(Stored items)
★ ★ ★ ★
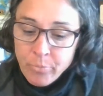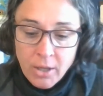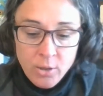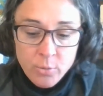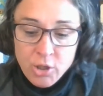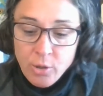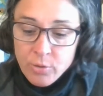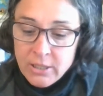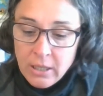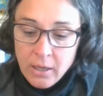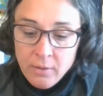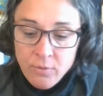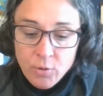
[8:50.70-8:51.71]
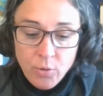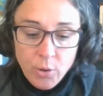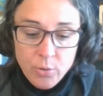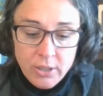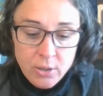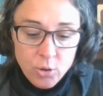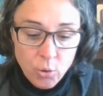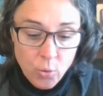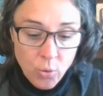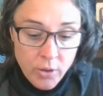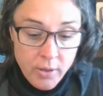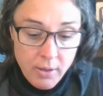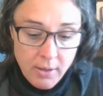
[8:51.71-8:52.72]
There was no sign of the Rosens
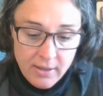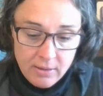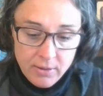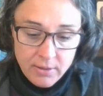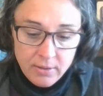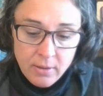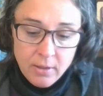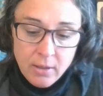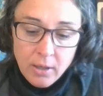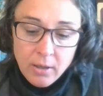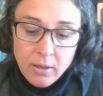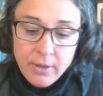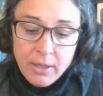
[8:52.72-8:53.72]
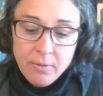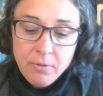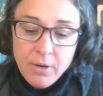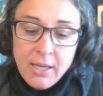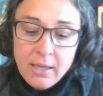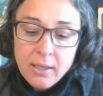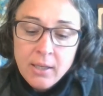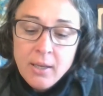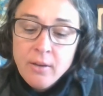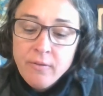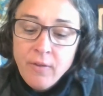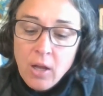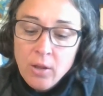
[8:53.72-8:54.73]
or the others. Uncle Enrique
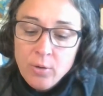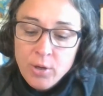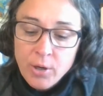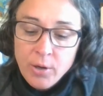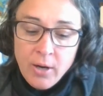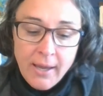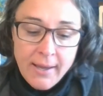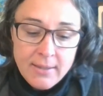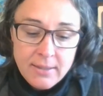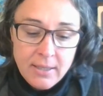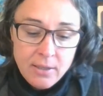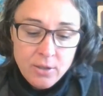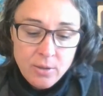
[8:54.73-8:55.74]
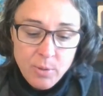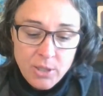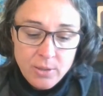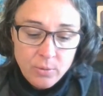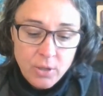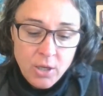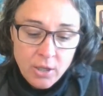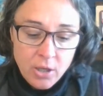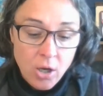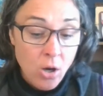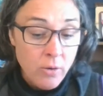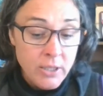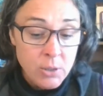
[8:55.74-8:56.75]
followed her eyes in her puzzled look.
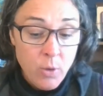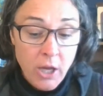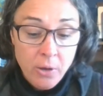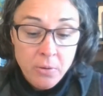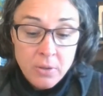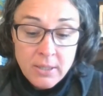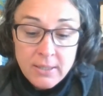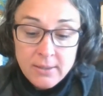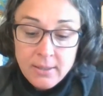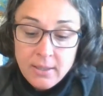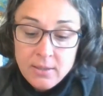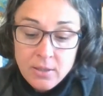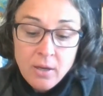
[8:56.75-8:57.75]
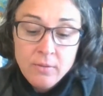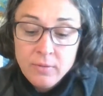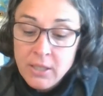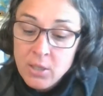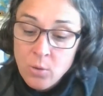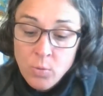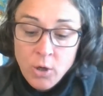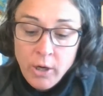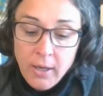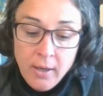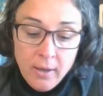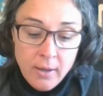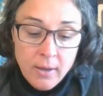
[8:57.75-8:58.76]
All is well, he said softly. Don't
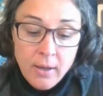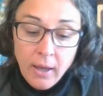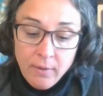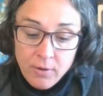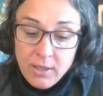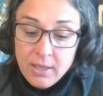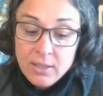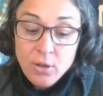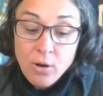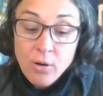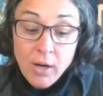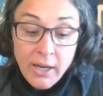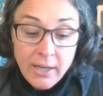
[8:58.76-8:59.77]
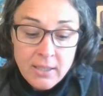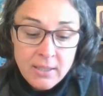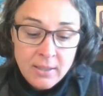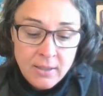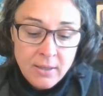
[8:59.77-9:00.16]
worry. Everything is all right.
★ ★ ★ ★
Exactly as they appear above, write out all the entries, without pictures.

# Response to this task:
[8:50.70-8:51.71]
[8:51.71-8:52.72]
There was no sign of the Rosens
[8:52.72-8:53.72]
[8:53.72-8:54.73]
or the others. Uncle Enrique
[8:54.73-8:55.74]
[8:55.74-8:56.75]
followed her eyes in her puzzled look.
[8:56.75-8:57.75]
[8:57.75-8:58.76]
All is well, he said softly. Don't
[8:58.76-8:59.77]
[8:59.77-9:00.16]
worry. Everything is all right.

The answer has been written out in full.